Às favas até com as aparências, a troca de cargos por votos é explícita. O presidente Michel Temer (PMDB) escancarou a tentativa de compra de votos de deputados federais na busca de ‘segurança’ para votar a reforma da Previdência. O Diário Oficial publicou a exoneração de apadrinhados de deputados que teriam votado contra o Planalto e a favor da manutenção de direitos dos trabalhadores na reforma trabalhista, no final de abril.
Quem não vota de acordo com o que o presidente determina perde seus cargos, é o recado direto e mesmo público que está sendo dado, reconhecido até por integrantes do governo. Não se sabe ainda, porém, a amplitude dessa prática de retaliação imediata adotada pelo Planalto.
Calendário
Diante de uma rejeição cada vez mais evidente e incômoda da população à PEC 287, Temer atua para criar condições que permitam votar a proposta no Plenário da Câmara dos Deputados sem risco de derrota governista. Na primeira versão do calendário pretendido, divulgado no início do ano, a intenção era votá-la até o término de março. A data não resistiu aos dois primeiros meses do ano.
Pouco antes da greve geral do dia 28 de abril, lideranças governistas na Câmara afirmavam que a meta atual era fazê-lo na segunda semana de maio. Agora, porém, isso também estaria praticamente descartado. O presidente da Câmara, Rodrigo Maia (DEM), sinaliza com a segunda quinzena do mês como período da pretendida apreciação da matéria.
‘Vida dura’
A rejeição à reforma da Previdência no país ganha dimensões que já não podem mais serem escondidas ou abafadas. A greve geral de 28 de abril demonstrou isso, embora o governo negue. Pesquisa divulgada pelo Datafolha, a primeira do instituto tornada pública que aborda o tema, apontou que 70% dos brasileiros maiores de 16 anos rejeitam globalmente a reforma da Previdência. Mas esse percentual é bem maior quando se trata das questões mais centrais da PEC: 87% discordam do aumento do tempo de contribuição para a aposentadoria integral e da fixação da idade mínima para que se tenha direito ao benefício.

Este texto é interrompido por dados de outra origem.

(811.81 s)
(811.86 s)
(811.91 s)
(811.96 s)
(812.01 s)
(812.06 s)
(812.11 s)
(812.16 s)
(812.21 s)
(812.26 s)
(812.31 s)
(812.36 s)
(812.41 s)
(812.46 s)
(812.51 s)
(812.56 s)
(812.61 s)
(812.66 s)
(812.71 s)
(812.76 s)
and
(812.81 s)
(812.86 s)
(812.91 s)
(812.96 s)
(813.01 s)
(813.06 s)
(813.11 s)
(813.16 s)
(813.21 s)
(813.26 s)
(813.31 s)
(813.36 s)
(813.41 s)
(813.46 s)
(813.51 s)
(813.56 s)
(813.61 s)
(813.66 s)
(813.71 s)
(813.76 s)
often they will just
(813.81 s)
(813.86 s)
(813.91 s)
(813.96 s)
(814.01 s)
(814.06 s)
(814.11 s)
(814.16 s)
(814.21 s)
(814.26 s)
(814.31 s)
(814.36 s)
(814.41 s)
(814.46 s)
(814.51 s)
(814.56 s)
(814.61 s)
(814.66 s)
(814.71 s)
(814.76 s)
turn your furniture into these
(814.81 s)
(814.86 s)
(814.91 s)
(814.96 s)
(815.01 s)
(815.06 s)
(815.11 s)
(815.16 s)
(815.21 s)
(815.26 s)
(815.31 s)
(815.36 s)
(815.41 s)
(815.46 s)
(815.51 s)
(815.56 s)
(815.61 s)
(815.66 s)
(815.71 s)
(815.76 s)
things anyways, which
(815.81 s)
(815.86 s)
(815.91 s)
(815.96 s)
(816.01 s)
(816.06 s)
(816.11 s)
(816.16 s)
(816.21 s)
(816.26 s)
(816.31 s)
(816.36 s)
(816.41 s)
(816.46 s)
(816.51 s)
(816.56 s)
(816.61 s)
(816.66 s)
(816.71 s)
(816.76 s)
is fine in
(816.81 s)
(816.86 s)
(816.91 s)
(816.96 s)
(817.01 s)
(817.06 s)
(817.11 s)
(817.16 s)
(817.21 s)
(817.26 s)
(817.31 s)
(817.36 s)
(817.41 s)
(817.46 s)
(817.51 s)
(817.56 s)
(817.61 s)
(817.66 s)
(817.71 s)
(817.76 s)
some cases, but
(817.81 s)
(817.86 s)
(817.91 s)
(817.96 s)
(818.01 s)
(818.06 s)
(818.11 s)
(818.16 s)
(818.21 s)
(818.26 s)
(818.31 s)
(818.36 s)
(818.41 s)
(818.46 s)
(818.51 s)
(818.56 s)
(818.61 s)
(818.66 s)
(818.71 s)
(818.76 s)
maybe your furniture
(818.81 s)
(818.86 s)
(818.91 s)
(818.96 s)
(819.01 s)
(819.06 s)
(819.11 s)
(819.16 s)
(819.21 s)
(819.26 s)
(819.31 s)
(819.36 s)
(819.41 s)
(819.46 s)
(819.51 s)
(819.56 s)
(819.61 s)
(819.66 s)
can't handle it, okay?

O discurso oficial, no entanto, tenta minimizar a opinião pública. Logo após a greve geral, o líder da Maioria na Câmara, deputado Lelo Coimbra (PMDB-ES), disse em entrevista ao jornal “El País” que a vontade majoritária na população não será levada em consideração pelo governo. “Temos de dizer à sociedade que a vida é dura e as reformas têm de ser feitas”, afirmou. Para buscar os votos necessários para tal intento, o uso da máquina pública estaria a todo vapor – como se vê na nomeação ou exoneração de apadrinhados de parlamentares.
Como resposta ao crescimento do movimento contrário à reforma, o governo tenta emplacar a ideia de que não haverá recuos e que conseguirá os 308 votos necessários para aprovar a PEC 287 em Plenário. Algo que no momento ainda não tem segurança para fazer, como reconheceu em recente entrevista o próprio presidente da Câmara, deputado Rodrigo Maia (DEM-RJ).
No momento, o Planalto se empenha em votar o relatório na comissão especial que trata do tema, o que diz estar confirmado para esta quarta-feira (3). É algo bem menos complicado, já que o governo tem certo controle sobre os deputados da base aliada na comissão e pretende trocar integrantes dela para colocar gente mais ‘convencida’ da proposta. Não há, porém, certezas com relação a nada nesse momento da tramitação da emenda. Cada vez mais, parece ganhar peso a mobilização e a pressão das ruas para o desfecho, que o governo tenta acelerar, dessa história.